37Und nicht fürcht' ich deine Flammen,
38Weil mich weise Mönche lehrten,
39Augenblicks mußt du erliegen
40Vor dem einen Wörtlein: – 'Kreuz.'

41Sieh, schon ruht der Felsen Zucken,
42Es versiegen Dampf und Funken
43Und in Ohnmacht sinkt dein Toben,
44Weil ich nur dies Wörtlein sprach.«

45Süß die Lindendüfte hauchten,
46Heiß die Nachtigallen schlugen
47Durch die dunkle, liebesschwüle,
48Liebestrunkne Sommernacht.

49Neckend halb und halb in Sehnsucht
50Flüstert an den Fels geschmieget
51Mila leise Liebesworte
52Und ihr Busen wogt und wallt:

53»steig' empor doch, dunkler Erdgeist!
54Mächtig sehnt mich's, dich zu schauen:
55Zucken fühl' ich deine Felsen,
56Funken sprühst du wie noch nie.

57Mich verdrießt der matten Herzen,
58Die mich frei'n, der Erdenknaben:
59Steig' empor, denn meine Seele
60Ahnet dich als artverwandt.«

61Da erkracht im Grund die Erde
62Und aus urwelttiefem Schoße
63Steigt in Glut und Pracht und Lohe
64Schrecklich schön der Gott empor:

65Auf dem Haupt die Feuerkrone,
66Auf den Schultern schwarze Locken:
67Göttlich traurig sind die Augen
68Und doch jeder Blick ein Blitz.

69Stolz und still und majestätisch
70Breitet weit er aus die Arme
71Und ein Flammenpurpurmantel
72Flutet herrlich um ihn her.

73Da vergißt der Priesterweisheit
74Und des Rettungswörtleins Mila,
75Und nur ein Wort kann sie denken,
76Kann sie flüstern: »O wie schön!«

77Und in seine Arme sinkt sie,
78Weiße Glut steigt auf und schweigend,
79Triumphierend in die Tiefe
80Trägt der Erdgeist seine Braut.

(Aus: Haider, Thomas.

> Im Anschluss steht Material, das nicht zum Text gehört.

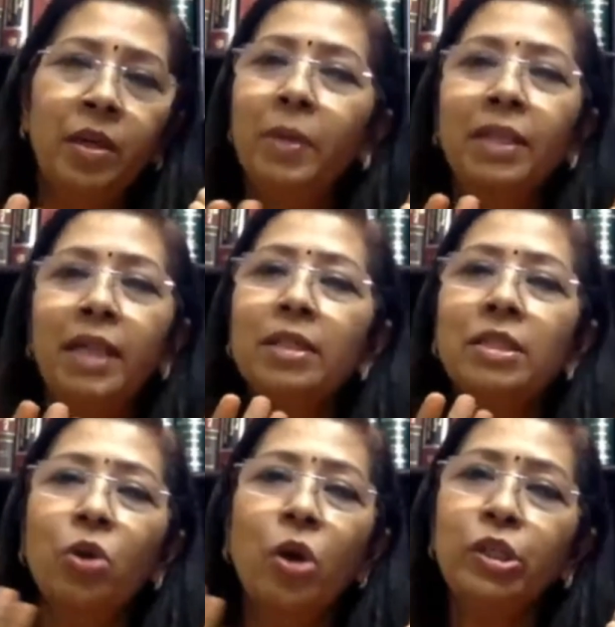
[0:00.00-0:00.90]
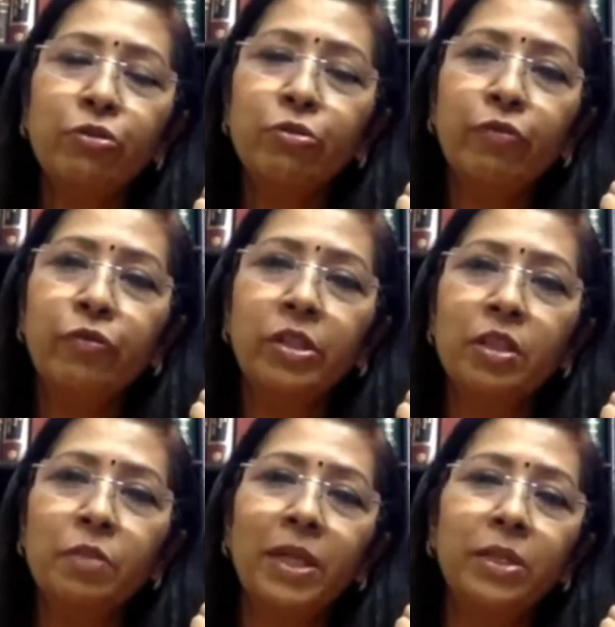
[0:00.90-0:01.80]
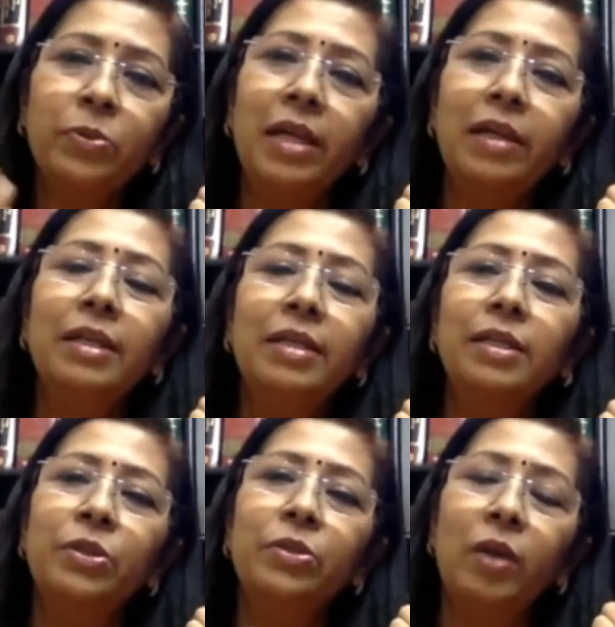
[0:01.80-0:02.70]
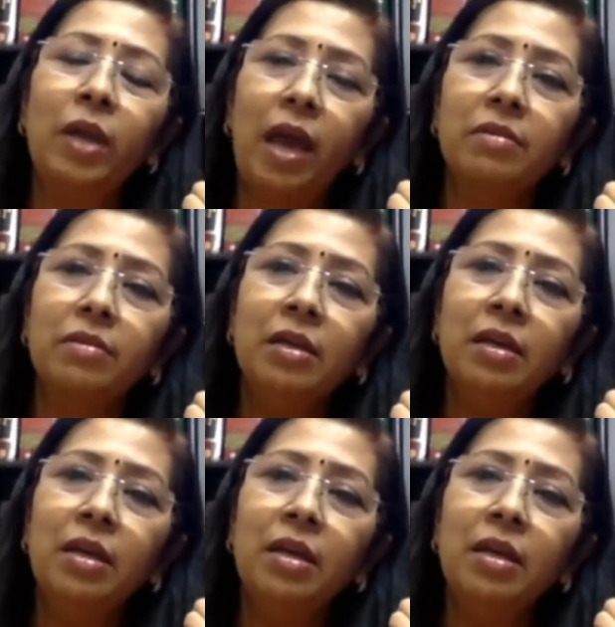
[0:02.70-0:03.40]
But that is not true with respect to Delhi Rent Control Act.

A Large Annotated Reference Corpus of New High German Poetry. In: Proceedings of the 2024 Joint International Conference on Computational Linguistics, Language Resources and Evaluation (LREC-COLING 2024), S. 677–683, Torino, Italia. ELRA and ICCL. 2024.)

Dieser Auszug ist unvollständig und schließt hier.